Kaya Deniz, Yavuz Selim
Department of Mathematics Education, Faculty of Education, Nevsehir Hacı Bektas Veli University, 50300 Nevsehir, Türkiye.
Department of Curriculum and Instruction, School of Education, Indiana University Bloomington, Bloomington, IN 47405, USA.
J Intell. 2025 Apr 2;13(4):43. doi: 10.3390/jintelligence13040043.

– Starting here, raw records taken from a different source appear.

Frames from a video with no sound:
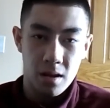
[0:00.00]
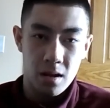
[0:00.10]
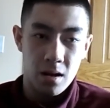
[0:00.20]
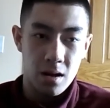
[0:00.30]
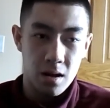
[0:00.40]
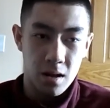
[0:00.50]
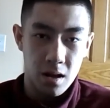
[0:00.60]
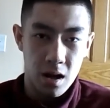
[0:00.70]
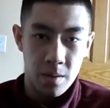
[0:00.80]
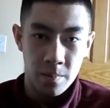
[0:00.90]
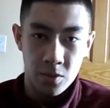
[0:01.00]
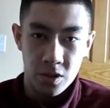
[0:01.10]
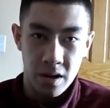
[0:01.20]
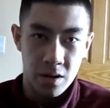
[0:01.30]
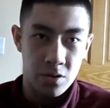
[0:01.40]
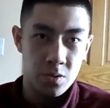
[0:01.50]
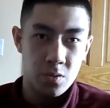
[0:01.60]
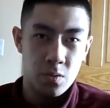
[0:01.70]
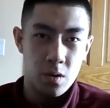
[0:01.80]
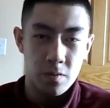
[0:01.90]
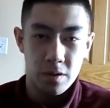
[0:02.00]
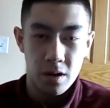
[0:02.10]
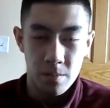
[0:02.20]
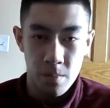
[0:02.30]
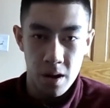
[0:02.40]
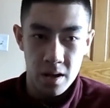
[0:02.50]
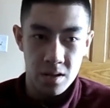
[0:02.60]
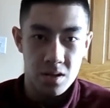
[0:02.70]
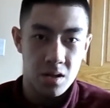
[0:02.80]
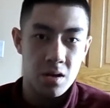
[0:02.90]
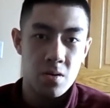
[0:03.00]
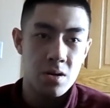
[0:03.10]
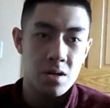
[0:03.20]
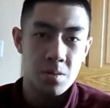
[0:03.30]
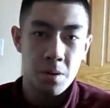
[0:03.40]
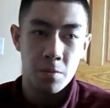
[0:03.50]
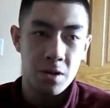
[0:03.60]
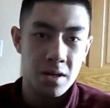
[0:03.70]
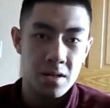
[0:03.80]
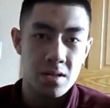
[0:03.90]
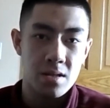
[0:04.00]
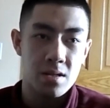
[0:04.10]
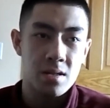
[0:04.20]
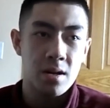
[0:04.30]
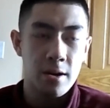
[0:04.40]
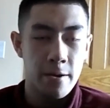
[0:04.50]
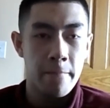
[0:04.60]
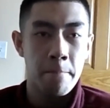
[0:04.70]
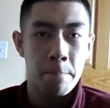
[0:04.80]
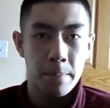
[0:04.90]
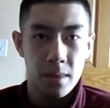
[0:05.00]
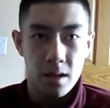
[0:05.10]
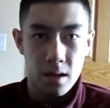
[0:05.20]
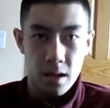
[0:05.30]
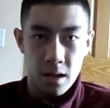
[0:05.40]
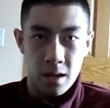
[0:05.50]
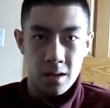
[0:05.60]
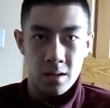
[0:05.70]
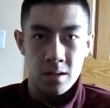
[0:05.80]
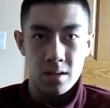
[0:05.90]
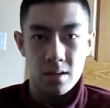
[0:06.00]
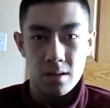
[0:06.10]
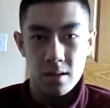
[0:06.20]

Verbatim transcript: uh, I'm trying to overcome my insecurities and my weaknesses. And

This study investigates the potential of generative artificial intelligence tools in addressing cognitive challenges encountered by humans during problem-solving. The performance of ChatGPT-4o and GPT-4 models in the NAEP mathematics assessments was evaluated, particularly in relation to the cognitive demands placed on students. Sixty NAEP mathematics assessment tasks, coded by field experts, were analyzed within a framework of cognitive complexity. ChatGPT-4o and GPT-4 provided responses to each question, which were then evaluated using NAEP's scoring criteria. The study's dataset was analyzed using the average performance scores of students who answered correctly and the item-wise response percentages. The results indicated that ChatGPT-4o and GPT-4 outperformed most students on individual items in the NAEP mathematics assessment. Furthermore, as the cognitive demand increased, higher performance scores were required to answer questions correctly. This trend was observed across the 4th, 8th, and 12th grades, though ChatGPT-4o and GPT-4 did not demonstrate statistically significant sensitivity to increased cognitive demands at the 12th-grade level.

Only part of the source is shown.